Il s'agit d'une manière servile  et calculatrice de faire de la politique qui ne tient pas compte de la douleur humaine, qui considère les gens comme de simples numéros dans les statistiques de la mort, ou qui les considère comme de la chair à canon, comme des numéros sur une échelle qui ne mesure que les profits des entreprises et des États.

Au contraire, nous, les gens d'en bas, mettons en avant le peuple, les classes opprimées, les couleurs de peau et les sexualités. Notre point de départ ne sont pas les États, ni les forces armées, ni le capital. Nous n'ignorons pas qu'il existe un scénario global, des nations expansionnistes et impérialistes. Mais nous analysons ce scénario afin de décider comment agir en tant que mouvements et organisations d'en bas.
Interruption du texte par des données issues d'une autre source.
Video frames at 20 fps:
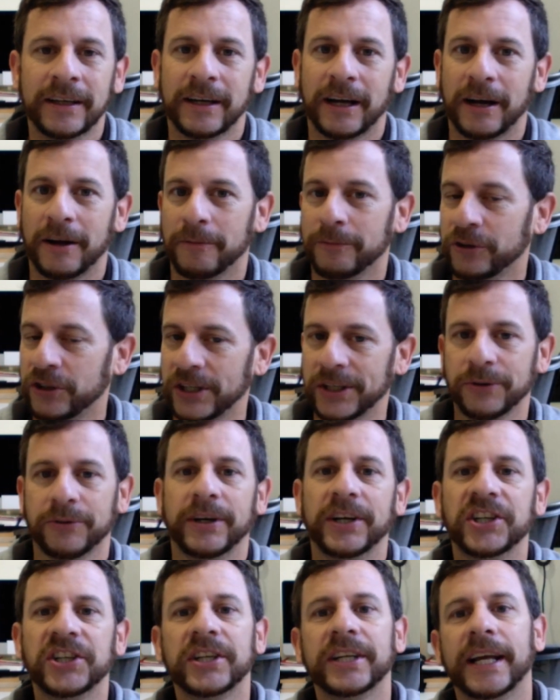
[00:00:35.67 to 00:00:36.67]
uh,
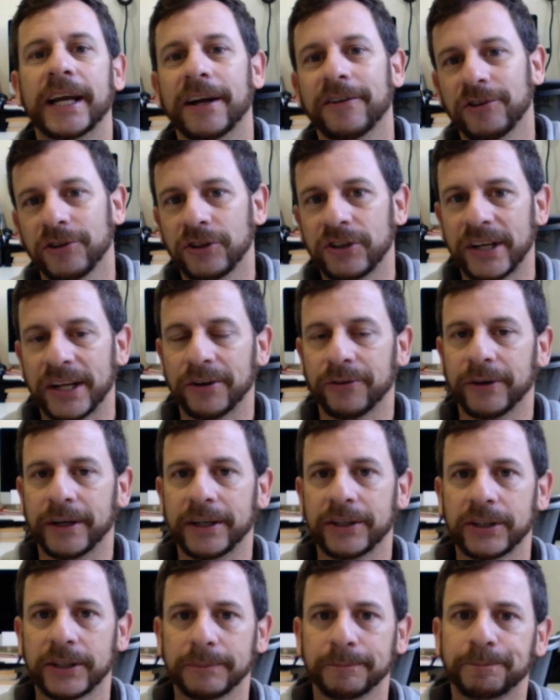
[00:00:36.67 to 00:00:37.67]
generation after
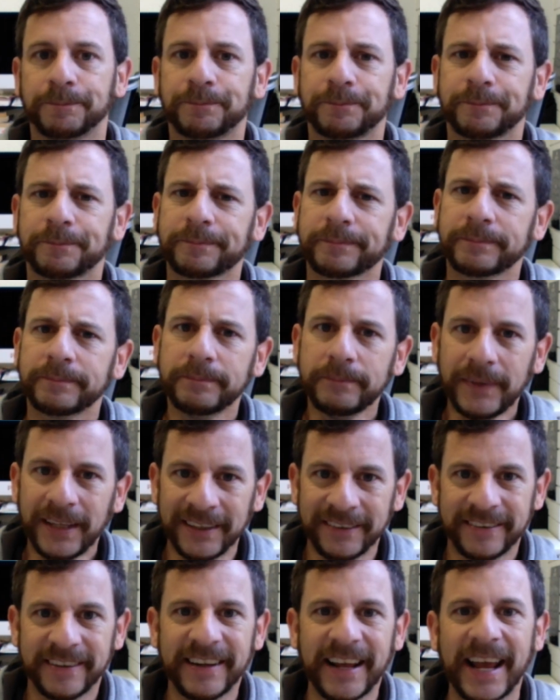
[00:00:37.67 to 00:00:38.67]
generation.
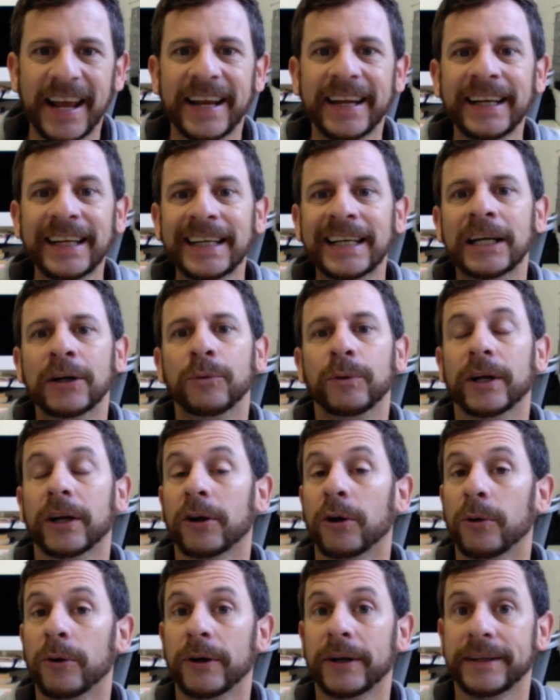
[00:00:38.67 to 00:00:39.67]
Today, we are
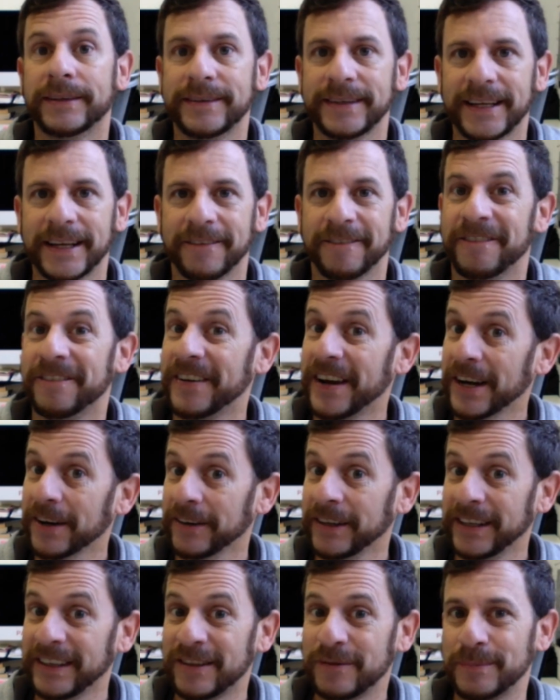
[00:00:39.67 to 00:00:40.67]
going to get
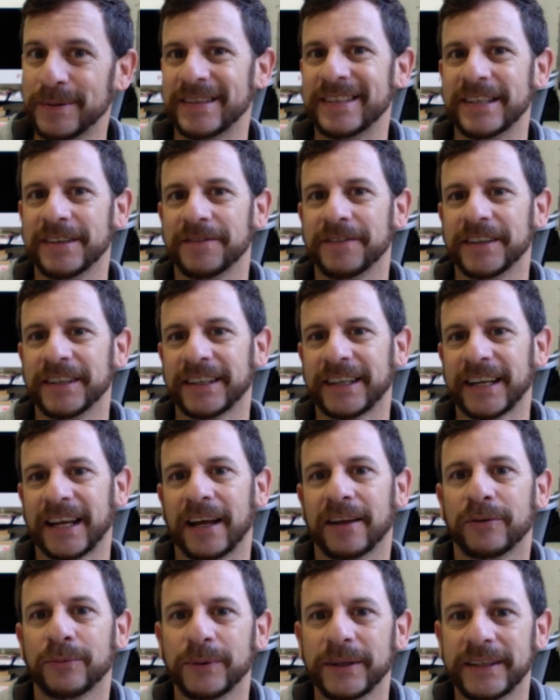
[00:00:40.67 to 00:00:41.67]
very specific
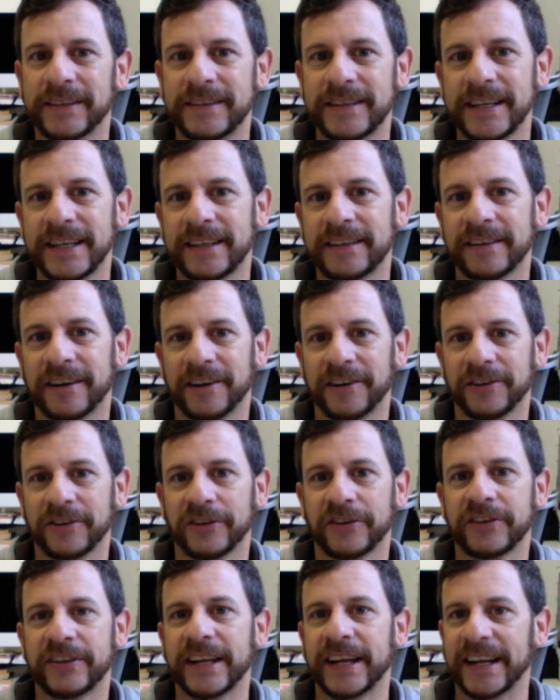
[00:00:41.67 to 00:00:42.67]
as we seek to
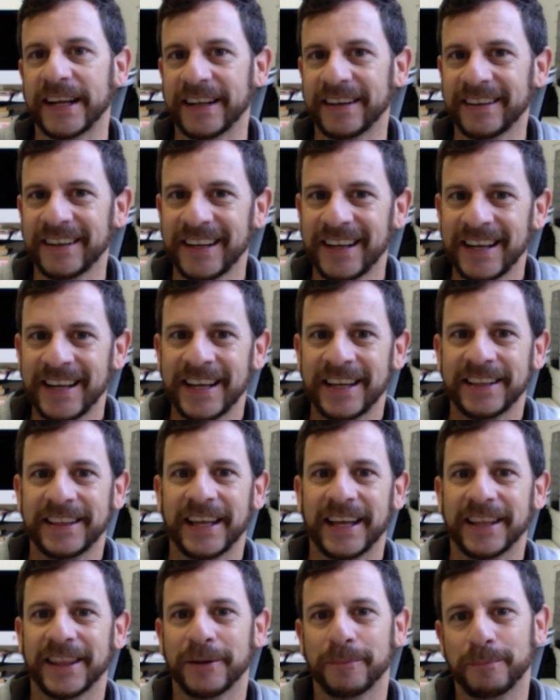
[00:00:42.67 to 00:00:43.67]
understand
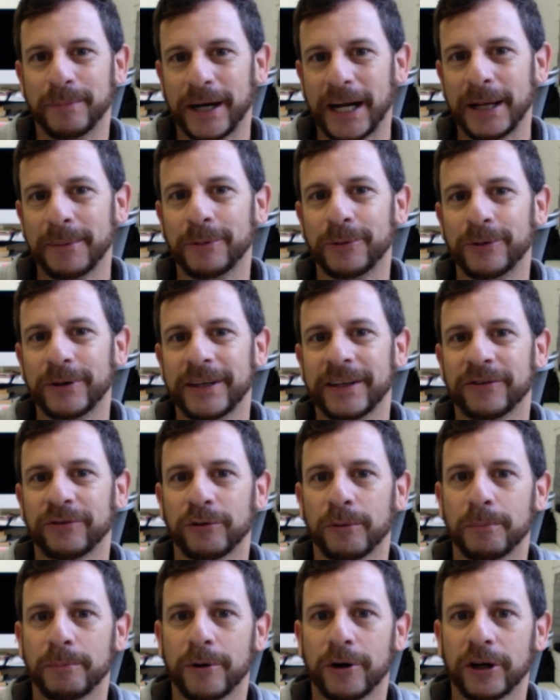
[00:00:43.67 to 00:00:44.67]
that the Bible is
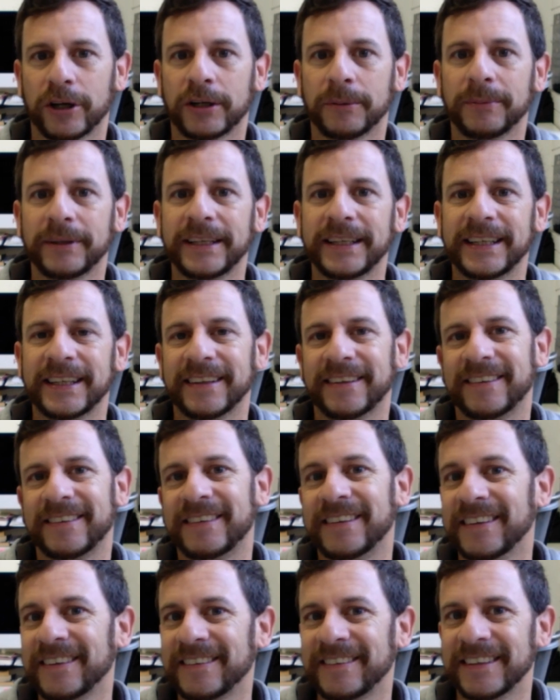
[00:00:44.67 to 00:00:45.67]
remarkably
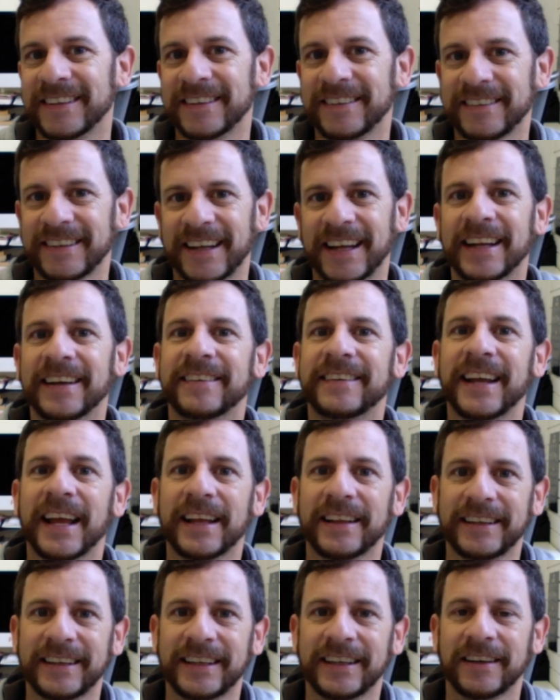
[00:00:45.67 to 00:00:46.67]
consistent in
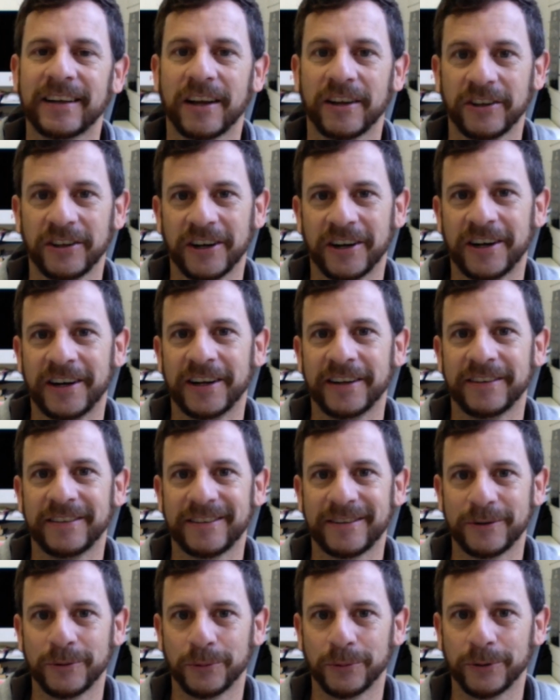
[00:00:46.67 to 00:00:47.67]
telling God's
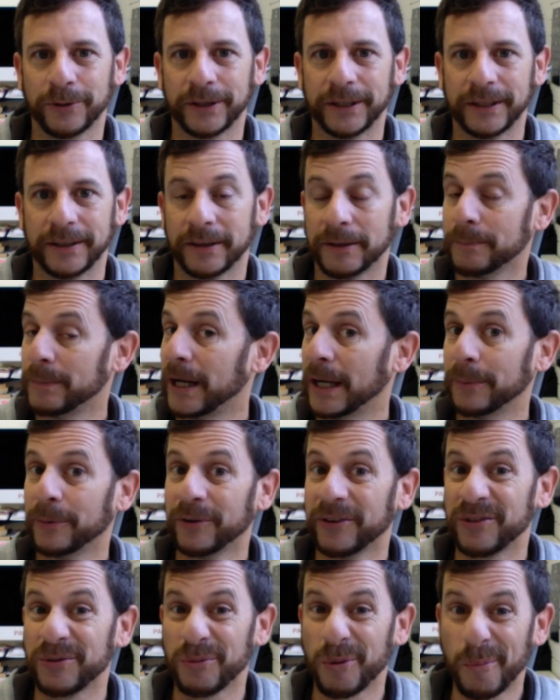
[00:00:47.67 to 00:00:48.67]
story. The
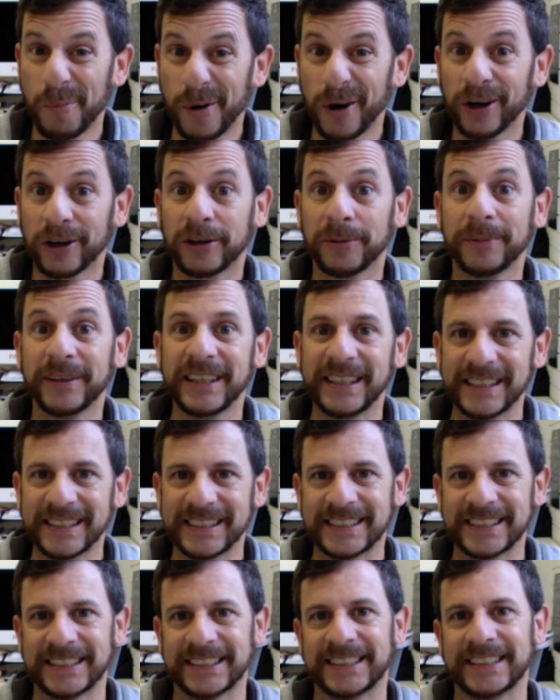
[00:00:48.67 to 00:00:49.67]
Bible is remarkably
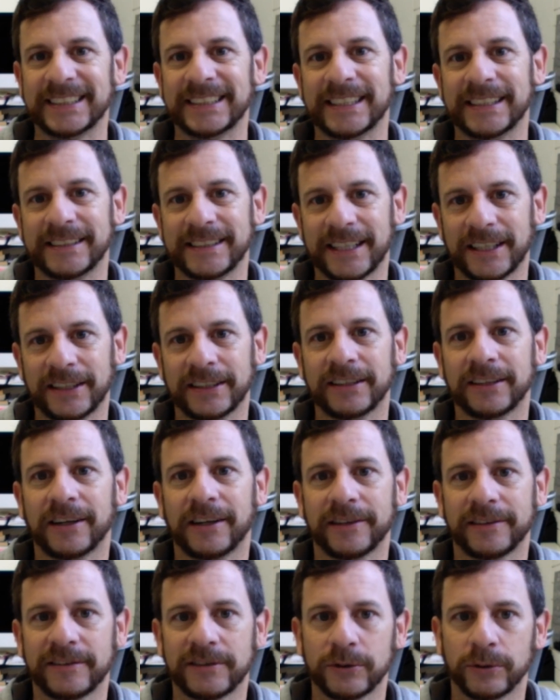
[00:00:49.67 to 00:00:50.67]
consistent in telling
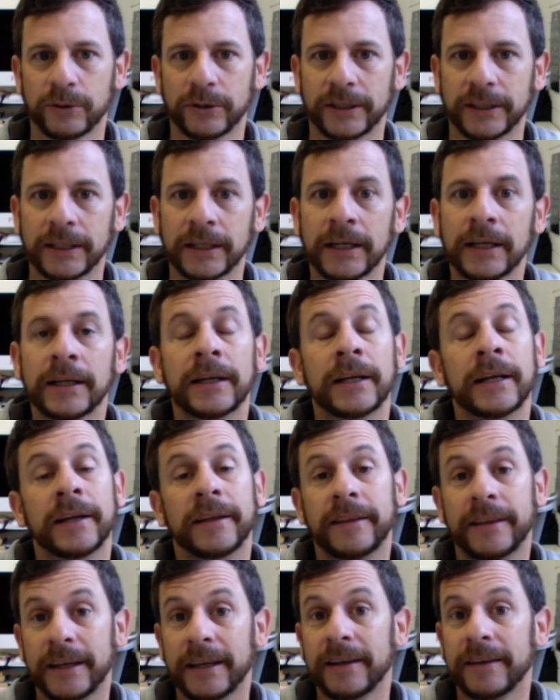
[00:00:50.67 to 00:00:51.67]
God's story.
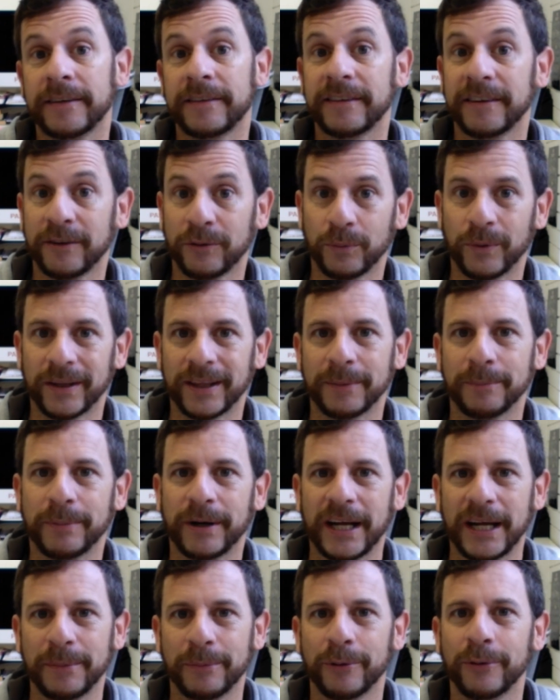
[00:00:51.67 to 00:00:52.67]
This is what the
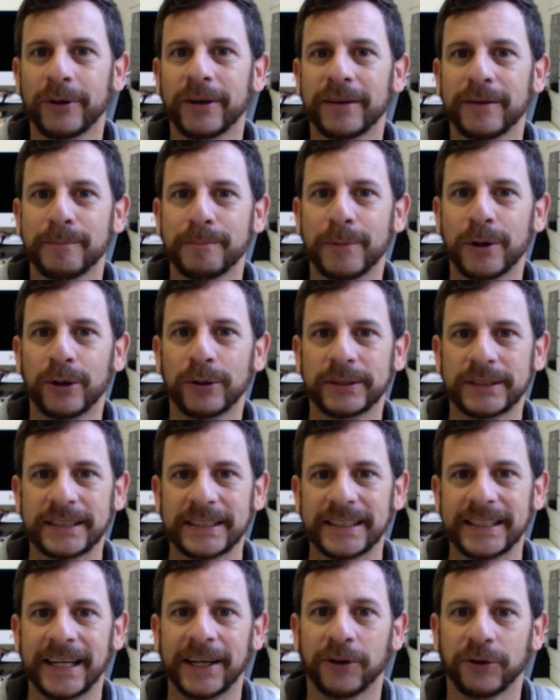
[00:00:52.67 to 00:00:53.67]
Bible is most
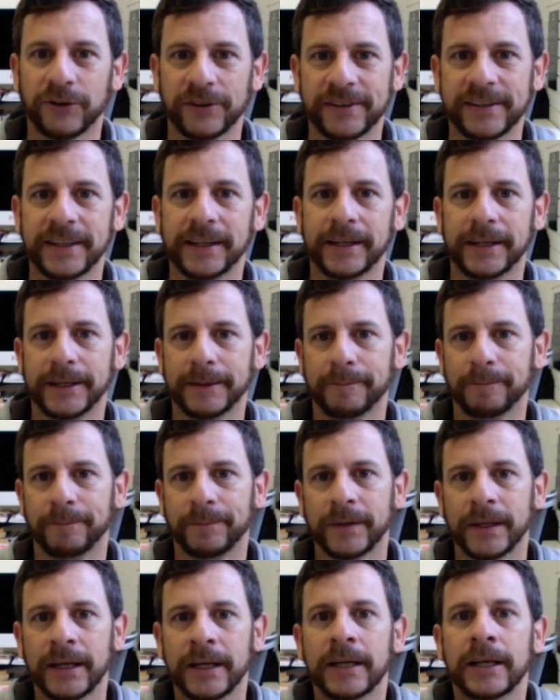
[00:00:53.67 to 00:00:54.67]
interested in.
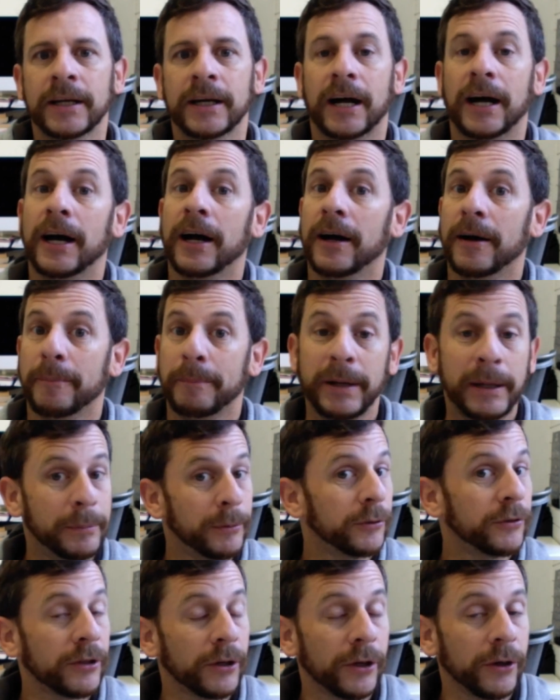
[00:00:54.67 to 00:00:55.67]
Uh,
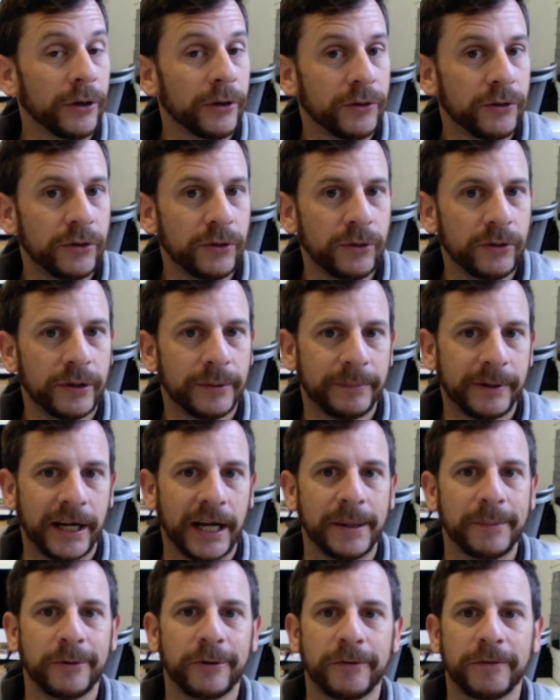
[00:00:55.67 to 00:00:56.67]
people turn to the
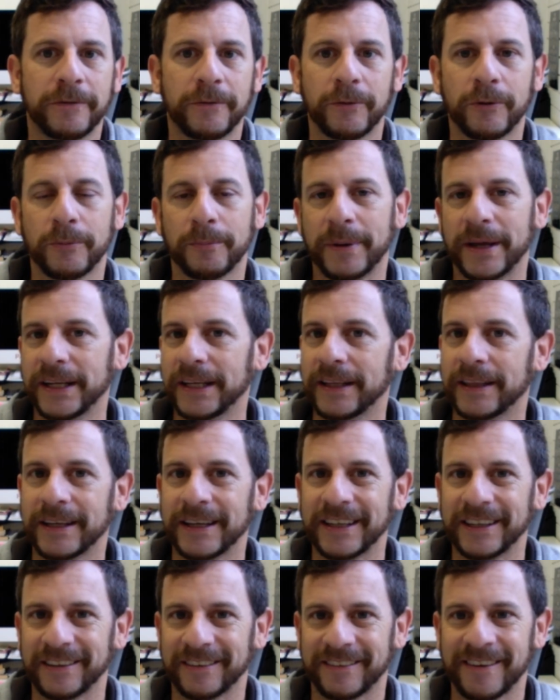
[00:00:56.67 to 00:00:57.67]
Bible for many
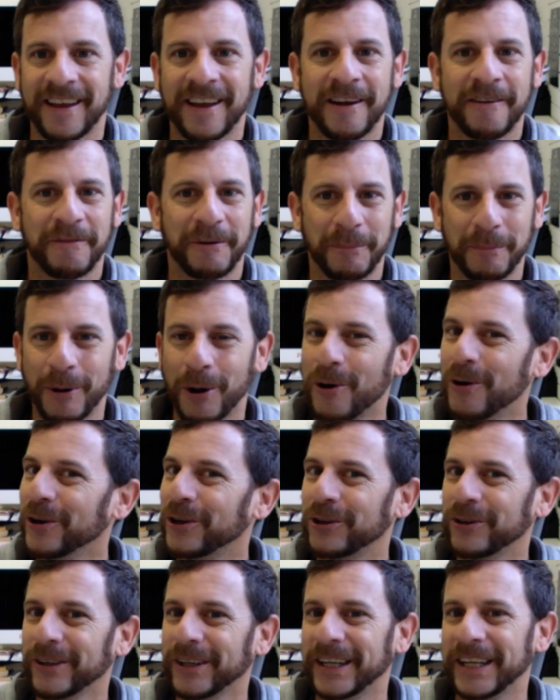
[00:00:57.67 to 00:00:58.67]
things for
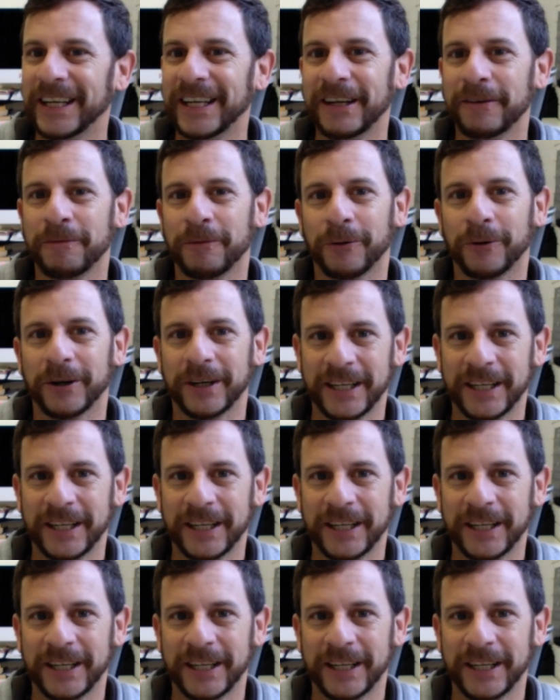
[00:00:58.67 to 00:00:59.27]
poetry, for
Dans L'impérialisme, stade suprême du capitalisme, écrit en 1916 pendant la Première Guerre mondiale, Lénine a analysé le capitalisme monopoliste comme étant la cause de la guerre. Mais il n'a pas pris parti et s'est efforcé de transformer le carnage en révolution.

C'est ainsi que travaillait Immanuel Wallerstein. Sa théorie du système mondial vise à comprendre et à expliquer le fonctionnement des relations politiques et économiques sur une planète mondialisée, afin de promouvoir la transformation sociale.

Ce sont des outils utiles pour les peuples en mouvement. Car comprendre le fonctionnement du système, loin de nous conduire à justifier l'un ou l'autre des pouvoirs en conflit, nous amène à prévoir les conséquences qu'il aura sur ceux qui sont en bas de l'échelle.

Les zapatistes appellent le chaos systémique que nous vivons une "tempête" et considèrent également qu'il est nécessaire de comprendre les changements dans le fonctionnement du capitalisme. En ce qui concerne le premier point, la conclusion est que nous devons nous préparer à faire face à des situations extrêmes, que nous n'avons jamais connues auparavant. Avons-nous pensé que les armes atomiques pourraient être utilisées dans les années à venir ?

En ce qui concerne le second point, bien que les zapatistes n'en parlent pas explicitement, autant que je m'en souvienne, il est clair que les 1 % les plus riches ont détourné les États-nations, qu'il n'y a pas de moyens de communication, seulement des médias d'intoxication, et que les démocraties électorales sont des contes de fées, sinon des excuses pour perpétrer des génocides. Par conséquent, ils ne se laissent pas enfermer dans la logique de l'État.

Nous vivons une époque dramatique pour la survie de l'humanité. Nous devons lever les yeux et ne pas nous laisser entraîner dans ce bourbier géopolitique. Lorsque le brouillard est si épais qu'il est impossible de distinguer la lumière de l'ombre, fions-nous aux principes éthiques pour continuer notre cheminement.